Los adultos temen los golpes de locura
de los adolescentes, cuando se comprometen en vínculos de amor o de amistad,
sobre todo cuando están "fuera de las normas". Pero si uno es verdaderamente
fiel a sí mismo y a los valores que ha recibido, esos golpes de locura se
revelan a veces, a lo largo del tiempo, como goolpes de imprudencia
que han permitido los cambios de rumbo.

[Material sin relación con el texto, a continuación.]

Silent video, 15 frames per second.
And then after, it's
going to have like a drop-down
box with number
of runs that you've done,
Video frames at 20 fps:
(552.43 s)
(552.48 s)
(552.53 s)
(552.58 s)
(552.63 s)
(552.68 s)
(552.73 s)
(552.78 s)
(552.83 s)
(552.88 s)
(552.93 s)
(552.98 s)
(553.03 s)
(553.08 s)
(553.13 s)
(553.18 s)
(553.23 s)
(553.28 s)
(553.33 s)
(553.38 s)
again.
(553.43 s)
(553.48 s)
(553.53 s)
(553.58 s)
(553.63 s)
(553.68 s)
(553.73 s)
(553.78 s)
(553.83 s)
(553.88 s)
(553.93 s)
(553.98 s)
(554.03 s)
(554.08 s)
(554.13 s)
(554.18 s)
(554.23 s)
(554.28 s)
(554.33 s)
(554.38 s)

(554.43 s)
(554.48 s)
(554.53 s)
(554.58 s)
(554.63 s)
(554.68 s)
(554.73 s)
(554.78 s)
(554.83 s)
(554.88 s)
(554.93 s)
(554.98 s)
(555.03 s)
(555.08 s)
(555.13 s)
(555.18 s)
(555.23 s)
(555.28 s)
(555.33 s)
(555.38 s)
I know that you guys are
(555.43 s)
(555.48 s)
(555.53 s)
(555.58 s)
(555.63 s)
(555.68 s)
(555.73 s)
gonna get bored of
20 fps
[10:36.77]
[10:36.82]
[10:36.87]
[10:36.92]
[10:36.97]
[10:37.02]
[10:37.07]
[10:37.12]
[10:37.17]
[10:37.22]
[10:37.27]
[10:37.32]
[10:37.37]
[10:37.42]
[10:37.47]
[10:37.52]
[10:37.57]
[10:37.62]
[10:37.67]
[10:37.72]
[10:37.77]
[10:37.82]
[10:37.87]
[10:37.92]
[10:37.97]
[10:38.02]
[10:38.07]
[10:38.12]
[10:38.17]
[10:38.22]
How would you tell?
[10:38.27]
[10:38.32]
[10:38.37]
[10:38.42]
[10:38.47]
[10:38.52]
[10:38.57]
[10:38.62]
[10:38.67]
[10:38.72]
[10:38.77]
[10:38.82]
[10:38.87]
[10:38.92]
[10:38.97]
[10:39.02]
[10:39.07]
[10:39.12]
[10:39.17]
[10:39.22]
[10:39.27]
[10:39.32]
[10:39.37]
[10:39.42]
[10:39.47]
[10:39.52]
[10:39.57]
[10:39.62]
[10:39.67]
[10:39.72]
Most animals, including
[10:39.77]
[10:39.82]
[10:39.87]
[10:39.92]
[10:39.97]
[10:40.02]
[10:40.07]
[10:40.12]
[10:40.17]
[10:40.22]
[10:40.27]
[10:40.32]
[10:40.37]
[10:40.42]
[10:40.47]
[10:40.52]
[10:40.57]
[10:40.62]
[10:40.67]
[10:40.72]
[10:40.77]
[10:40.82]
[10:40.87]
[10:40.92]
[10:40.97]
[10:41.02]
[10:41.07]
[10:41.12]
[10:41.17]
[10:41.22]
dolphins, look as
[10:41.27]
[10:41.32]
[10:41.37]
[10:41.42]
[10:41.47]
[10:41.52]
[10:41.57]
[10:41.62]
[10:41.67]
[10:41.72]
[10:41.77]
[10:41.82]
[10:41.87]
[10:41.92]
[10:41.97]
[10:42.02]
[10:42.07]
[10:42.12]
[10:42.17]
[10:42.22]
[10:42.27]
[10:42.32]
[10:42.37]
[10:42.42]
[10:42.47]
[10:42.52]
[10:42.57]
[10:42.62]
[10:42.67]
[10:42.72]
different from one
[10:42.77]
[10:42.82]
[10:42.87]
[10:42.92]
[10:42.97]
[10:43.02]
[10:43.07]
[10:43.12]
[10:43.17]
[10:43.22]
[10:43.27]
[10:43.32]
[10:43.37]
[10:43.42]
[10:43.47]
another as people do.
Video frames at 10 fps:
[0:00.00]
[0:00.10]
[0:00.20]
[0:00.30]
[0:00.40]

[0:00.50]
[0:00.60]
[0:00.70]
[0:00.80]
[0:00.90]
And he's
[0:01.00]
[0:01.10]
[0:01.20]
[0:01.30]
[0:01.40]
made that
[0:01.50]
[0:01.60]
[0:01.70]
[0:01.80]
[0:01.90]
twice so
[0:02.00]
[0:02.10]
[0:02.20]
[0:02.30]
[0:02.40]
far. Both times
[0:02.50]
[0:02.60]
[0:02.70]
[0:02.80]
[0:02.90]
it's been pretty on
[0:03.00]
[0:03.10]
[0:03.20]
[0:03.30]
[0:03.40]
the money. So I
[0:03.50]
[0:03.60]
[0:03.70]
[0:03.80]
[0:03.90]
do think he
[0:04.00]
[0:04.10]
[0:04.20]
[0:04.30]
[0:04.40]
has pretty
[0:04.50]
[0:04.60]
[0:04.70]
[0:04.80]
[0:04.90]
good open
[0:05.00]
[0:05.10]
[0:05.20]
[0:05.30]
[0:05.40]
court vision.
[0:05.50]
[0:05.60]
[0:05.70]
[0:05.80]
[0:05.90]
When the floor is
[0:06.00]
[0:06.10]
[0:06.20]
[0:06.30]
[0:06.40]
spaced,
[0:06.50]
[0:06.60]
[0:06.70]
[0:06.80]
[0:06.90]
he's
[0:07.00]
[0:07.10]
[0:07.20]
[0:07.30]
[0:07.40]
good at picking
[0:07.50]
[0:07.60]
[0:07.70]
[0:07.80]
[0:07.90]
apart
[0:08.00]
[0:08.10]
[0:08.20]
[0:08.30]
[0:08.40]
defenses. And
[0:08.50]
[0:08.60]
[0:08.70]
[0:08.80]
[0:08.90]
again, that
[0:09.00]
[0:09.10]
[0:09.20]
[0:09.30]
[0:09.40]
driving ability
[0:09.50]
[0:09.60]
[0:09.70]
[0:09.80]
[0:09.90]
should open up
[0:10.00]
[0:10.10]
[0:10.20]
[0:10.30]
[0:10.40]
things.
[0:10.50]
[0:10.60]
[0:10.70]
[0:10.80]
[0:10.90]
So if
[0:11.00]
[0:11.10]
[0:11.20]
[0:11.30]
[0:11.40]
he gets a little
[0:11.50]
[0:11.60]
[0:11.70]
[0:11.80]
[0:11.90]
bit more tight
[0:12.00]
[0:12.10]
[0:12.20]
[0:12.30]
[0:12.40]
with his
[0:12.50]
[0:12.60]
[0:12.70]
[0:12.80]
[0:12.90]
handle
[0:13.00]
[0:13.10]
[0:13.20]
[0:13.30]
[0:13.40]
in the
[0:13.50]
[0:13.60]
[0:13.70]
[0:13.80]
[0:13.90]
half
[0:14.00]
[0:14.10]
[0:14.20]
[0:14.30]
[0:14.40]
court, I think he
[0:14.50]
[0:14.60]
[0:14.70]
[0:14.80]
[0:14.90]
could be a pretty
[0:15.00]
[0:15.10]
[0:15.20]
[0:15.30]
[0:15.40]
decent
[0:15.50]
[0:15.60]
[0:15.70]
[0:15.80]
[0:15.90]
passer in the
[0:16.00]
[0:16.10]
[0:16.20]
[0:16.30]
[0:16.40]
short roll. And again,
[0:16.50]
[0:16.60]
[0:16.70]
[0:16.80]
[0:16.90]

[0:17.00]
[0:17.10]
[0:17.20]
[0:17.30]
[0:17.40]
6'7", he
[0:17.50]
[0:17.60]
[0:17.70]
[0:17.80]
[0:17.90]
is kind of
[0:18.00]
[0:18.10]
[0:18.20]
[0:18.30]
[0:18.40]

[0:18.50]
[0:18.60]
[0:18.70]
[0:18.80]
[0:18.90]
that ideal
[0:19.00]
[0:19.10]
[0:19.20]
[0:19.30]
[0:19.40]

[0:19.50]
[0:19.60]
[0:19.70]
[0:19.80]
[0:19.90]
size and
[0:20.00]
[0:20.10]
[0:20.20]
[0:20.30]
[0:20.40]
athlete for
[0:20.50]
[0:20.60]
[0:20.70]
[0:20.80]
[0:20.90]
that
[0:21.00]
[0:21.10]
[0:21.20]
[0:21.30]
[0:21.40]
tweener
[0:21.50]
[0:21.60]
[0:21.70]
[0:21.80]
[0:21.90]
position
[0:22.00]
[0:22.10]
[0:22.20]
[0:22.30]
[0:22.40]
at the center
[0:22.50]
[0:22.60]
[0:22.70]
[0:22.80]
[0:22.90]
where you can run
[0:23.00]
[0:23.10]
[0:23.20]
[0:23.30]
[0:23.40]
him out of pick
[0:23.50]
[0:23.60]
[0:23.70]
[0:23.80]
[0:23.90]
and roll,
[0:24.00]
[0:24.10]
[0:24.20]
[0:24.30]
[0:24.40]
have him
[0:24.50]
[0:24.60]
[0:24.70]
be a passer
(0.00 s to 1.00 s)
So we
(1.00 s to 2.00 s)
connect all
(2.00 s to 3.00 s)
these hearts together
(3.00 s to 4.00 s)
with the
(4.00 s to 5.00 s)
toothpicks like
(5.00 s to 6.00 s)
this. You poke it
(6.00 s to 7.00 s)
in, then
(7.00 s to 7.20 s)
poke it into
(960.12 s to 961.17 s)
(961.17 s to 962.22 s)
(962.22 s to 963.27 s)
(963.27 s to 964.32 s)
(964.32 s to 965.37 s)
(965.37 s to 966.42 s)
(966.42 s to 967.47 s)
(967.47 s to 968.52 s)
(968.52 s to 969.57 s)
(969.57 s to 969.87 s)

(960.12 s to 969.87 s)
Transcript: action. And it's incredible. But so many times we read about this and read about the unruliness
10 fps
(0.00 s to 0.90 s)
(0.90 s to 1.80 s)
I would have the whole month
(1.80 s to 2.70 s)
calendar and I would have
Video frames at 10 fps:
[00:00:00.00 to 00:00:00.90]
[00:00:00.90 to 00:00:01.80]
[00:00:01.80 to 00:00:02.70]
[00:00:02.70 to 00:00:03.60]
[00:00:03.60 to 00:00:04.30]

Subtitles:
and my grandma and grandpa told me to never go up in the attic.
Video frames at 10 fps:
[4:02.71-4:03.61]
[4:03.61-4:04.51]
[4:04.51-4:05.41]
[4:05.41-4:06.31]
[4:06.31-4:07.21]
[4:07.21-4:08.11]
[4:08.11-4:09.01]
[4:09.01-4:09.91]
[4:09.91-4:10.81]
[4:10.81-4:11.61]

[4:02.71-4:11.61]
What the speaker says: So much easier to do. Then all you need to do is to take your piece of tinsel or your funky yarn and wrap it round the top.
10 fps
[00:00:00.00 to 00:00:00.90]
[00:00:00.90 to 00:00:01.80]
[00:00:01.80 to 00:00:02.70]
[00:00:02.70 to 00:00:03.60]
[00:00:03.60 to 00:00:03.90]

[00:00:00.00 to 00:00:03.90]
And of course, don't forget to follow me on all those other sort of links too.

Estos cambios causaron miedo a
los padres porque eran bruscos, pero pueden ser positivos.
Es verdad que éste no es siempre el caso, y
es lógico que asuste a quienes nos rodean. Algunos encuentros se revelan a
veces muy peligrosos y es difícil saberlo en el momento en que se producen.
La amistad
provoca a menudo celos, tanto más cuanto los adultos tienen con
frecuencia tendencias a imaginar si hay en ella sexualidad o no. Si uno tiene
un amigo del mismo sexo, teme a veces que los otros los crean homosexuales.
La trampa
está en los celos de amistad, que nos llevan a aprisionar al otro para
que se quede a nuestro lado. Como si forzando al otro a estar aquí con su
cuerpo, cuando él desea estar en otra parte, pudiera forzarlo a entrar en
relación con nosotros.
En este
caso, es otra vez la nostalgia de una relación como la que teníamos siendo
pequeños, en el deseo de amor eterno con nuestros padres.
Este deseo
de posesión, que reclama una total dependencia del otro, no es amistad sino
enfeudación.
Hasta
podría decirse que la exclusividad es el enemigo de la amistad y de la
alegría de vivir.
En la amistad, como en el amor,
amar verdaderamente a alguien es dejarlo libre, permitirle el derecho de ser
diferente de uno mismo. Si tenemos miedo de perderlo, hay que aprender a
superar ese miedo. No siempre es fácil. Sin embargo... hay otra solución?